→ Your goal:
Select and reproduce each line of the listing below that bears the string "Video".

→ Given records:
#####

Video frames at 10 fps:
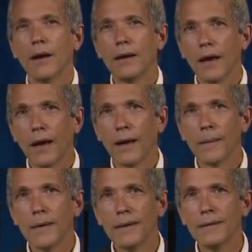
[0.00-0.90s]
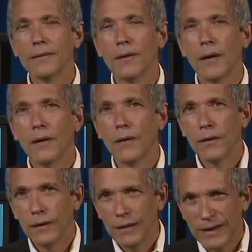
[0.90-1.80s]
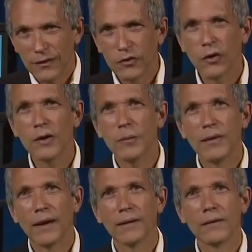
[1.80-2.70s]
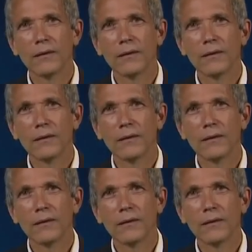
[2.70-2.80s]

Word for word: uh, is in circumstances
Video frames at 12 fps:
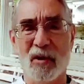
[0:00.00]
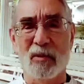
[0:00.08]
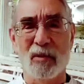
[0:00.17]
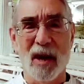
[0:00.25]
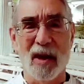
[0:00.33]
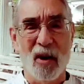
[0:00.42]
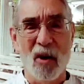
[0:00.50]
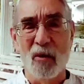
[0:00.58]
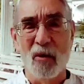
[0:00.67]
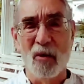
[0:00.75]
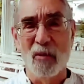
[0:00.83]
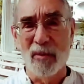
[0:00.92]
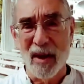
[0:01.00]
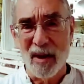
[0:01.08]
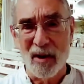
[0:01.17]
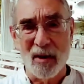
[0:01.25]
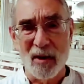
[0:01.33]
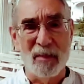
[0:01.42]
at home there
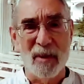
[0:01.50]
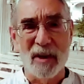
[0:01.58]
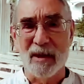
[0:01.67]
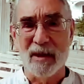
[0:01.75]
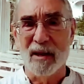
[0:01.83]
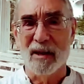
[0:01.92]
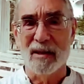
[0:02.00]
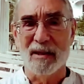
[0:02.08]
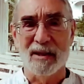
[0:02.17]
because uh,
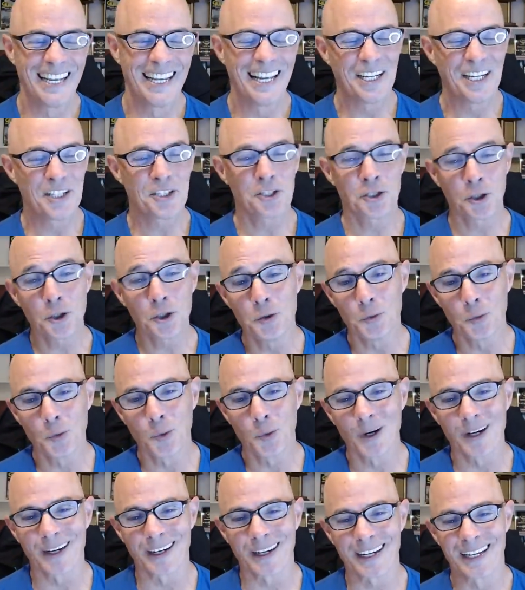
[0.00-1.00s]
it shouldn't
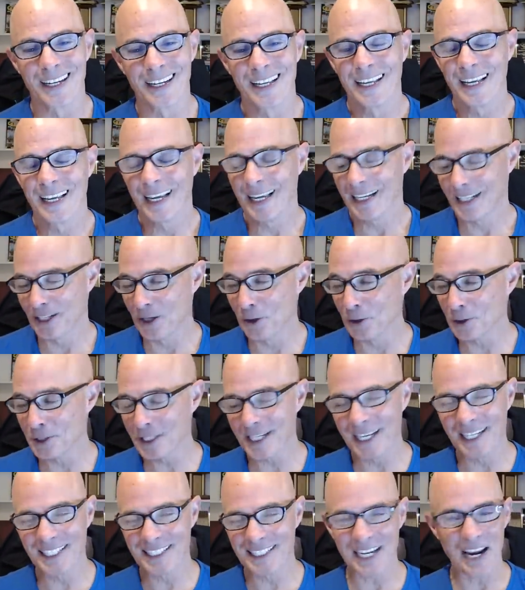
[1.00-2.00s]
work it goes
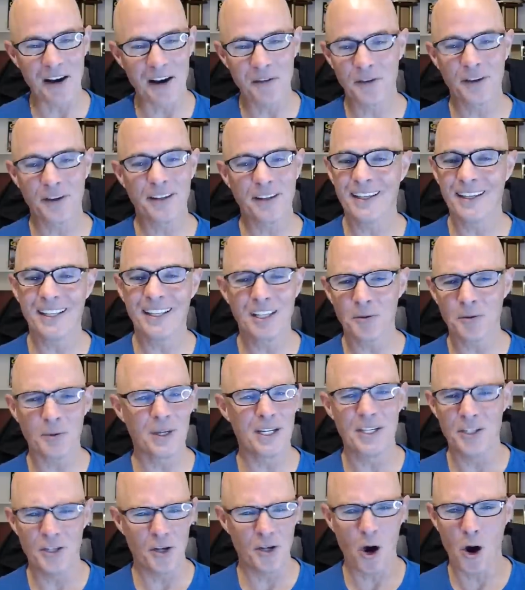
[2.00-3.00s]
against everything that
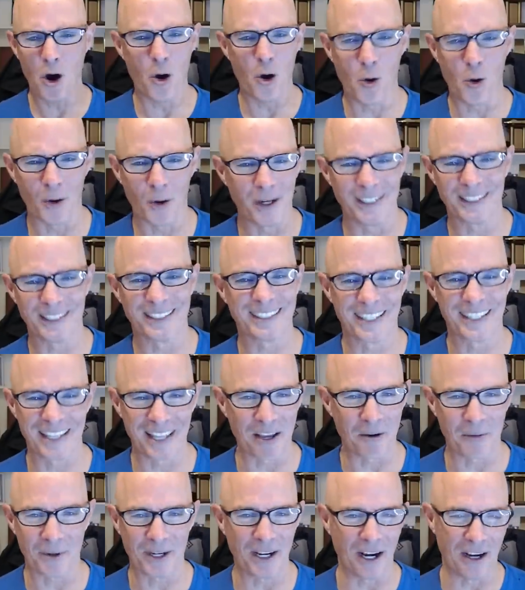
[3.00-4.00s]
we know and
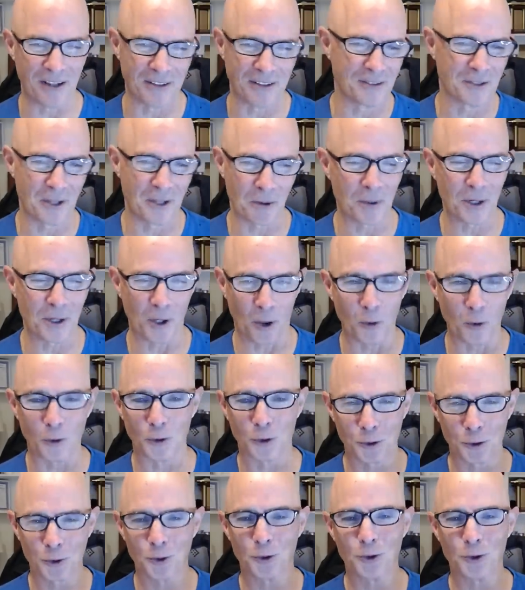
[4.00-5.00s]
that we uh, that we
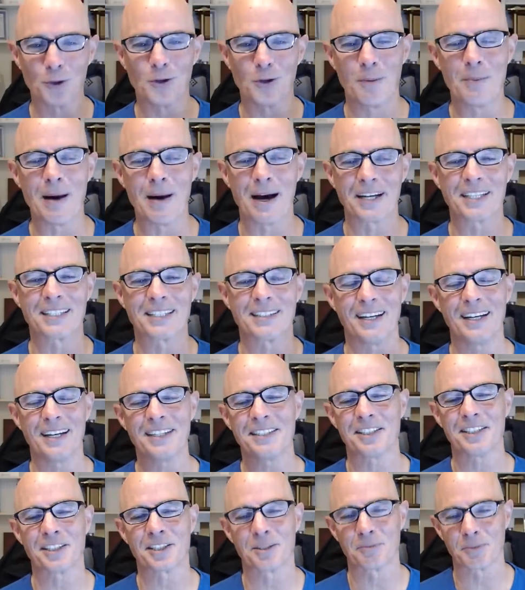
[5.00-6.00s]
hold true about
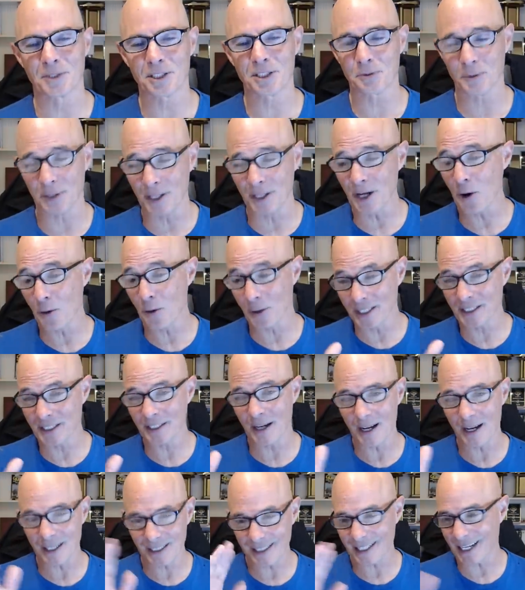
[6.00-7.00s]
exhaust systems because we know
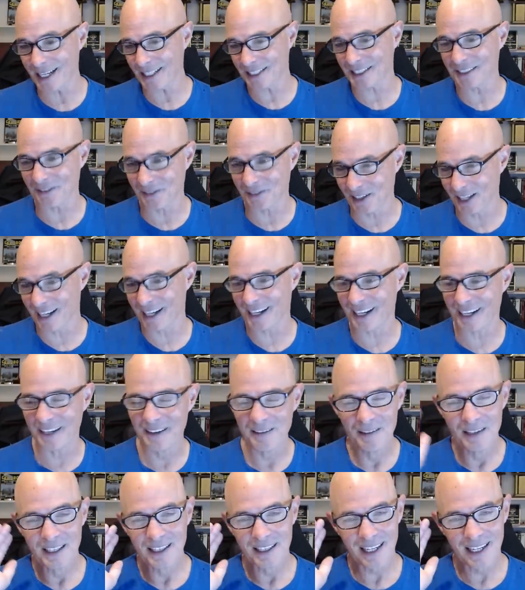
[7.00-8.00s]
exhaust has to like
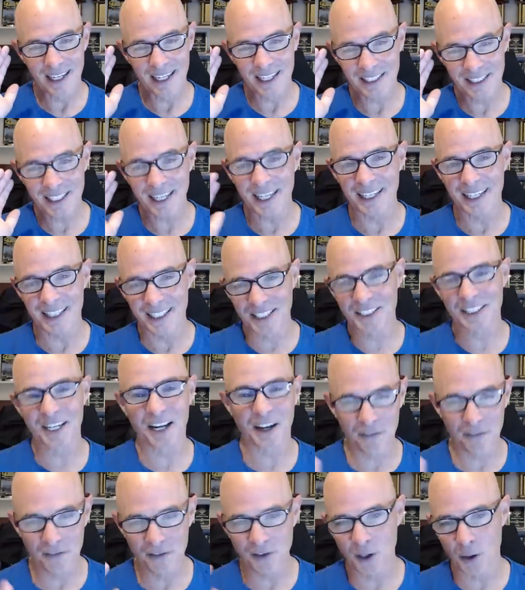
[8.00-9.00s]
like i said it's got
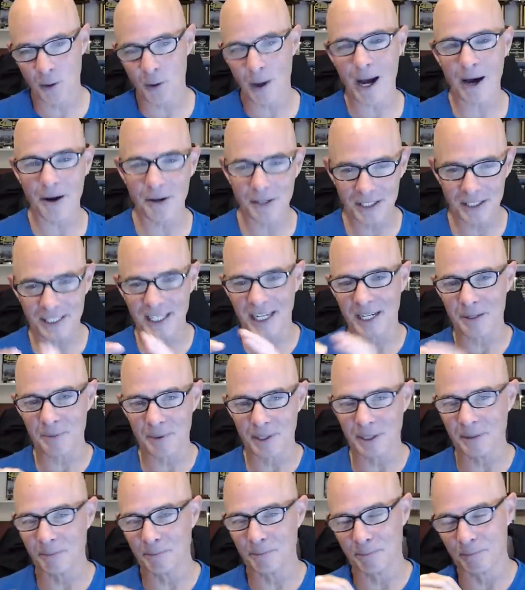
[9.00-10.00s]
to flow out it's got to
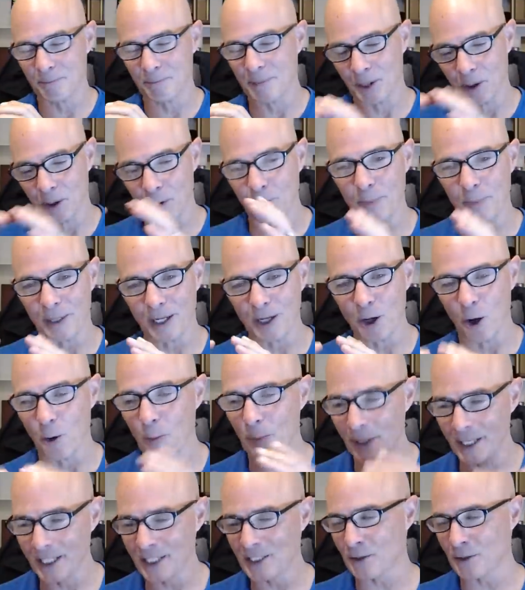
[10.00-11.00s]
be a you know big
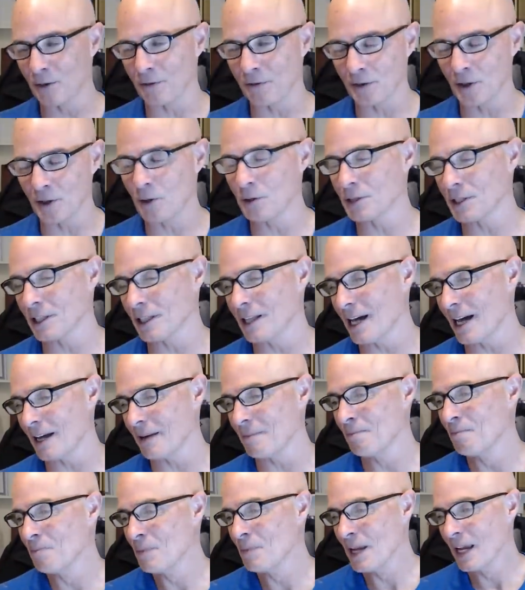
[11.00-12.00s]
opening so it flows a
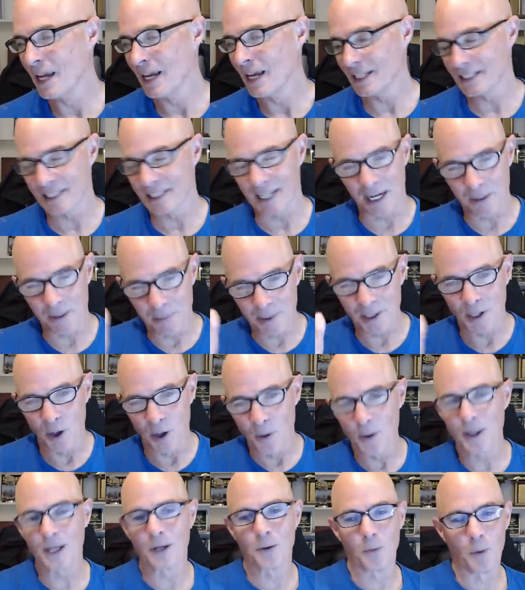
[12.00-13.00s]
lot it's got to be
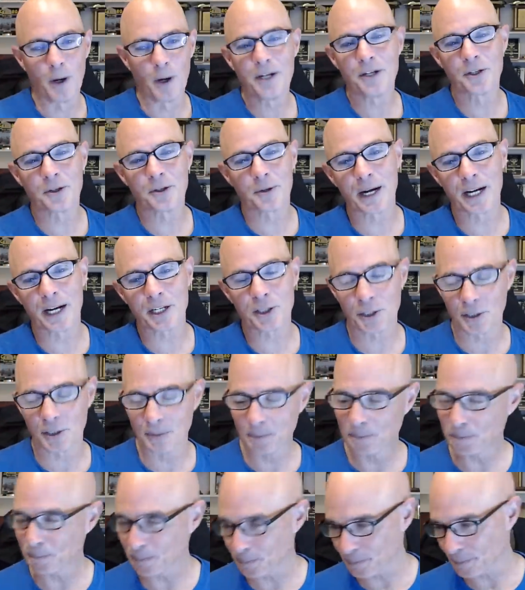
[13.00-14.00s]
going in one
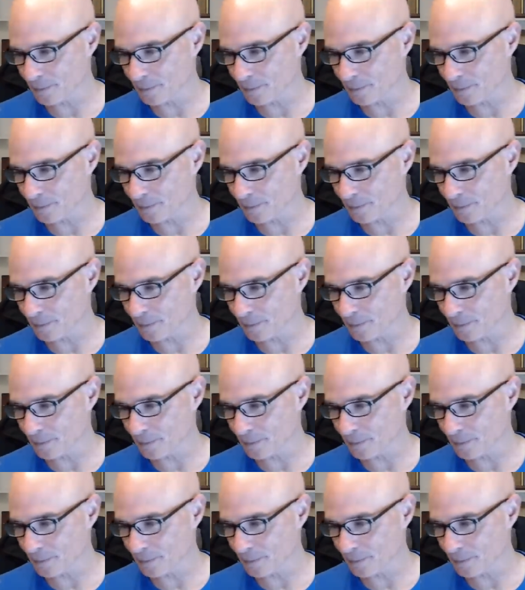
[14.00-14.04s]
direction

#####

→ Problem solution:
Video frames at 10 fps:
Video frames at 12 fps:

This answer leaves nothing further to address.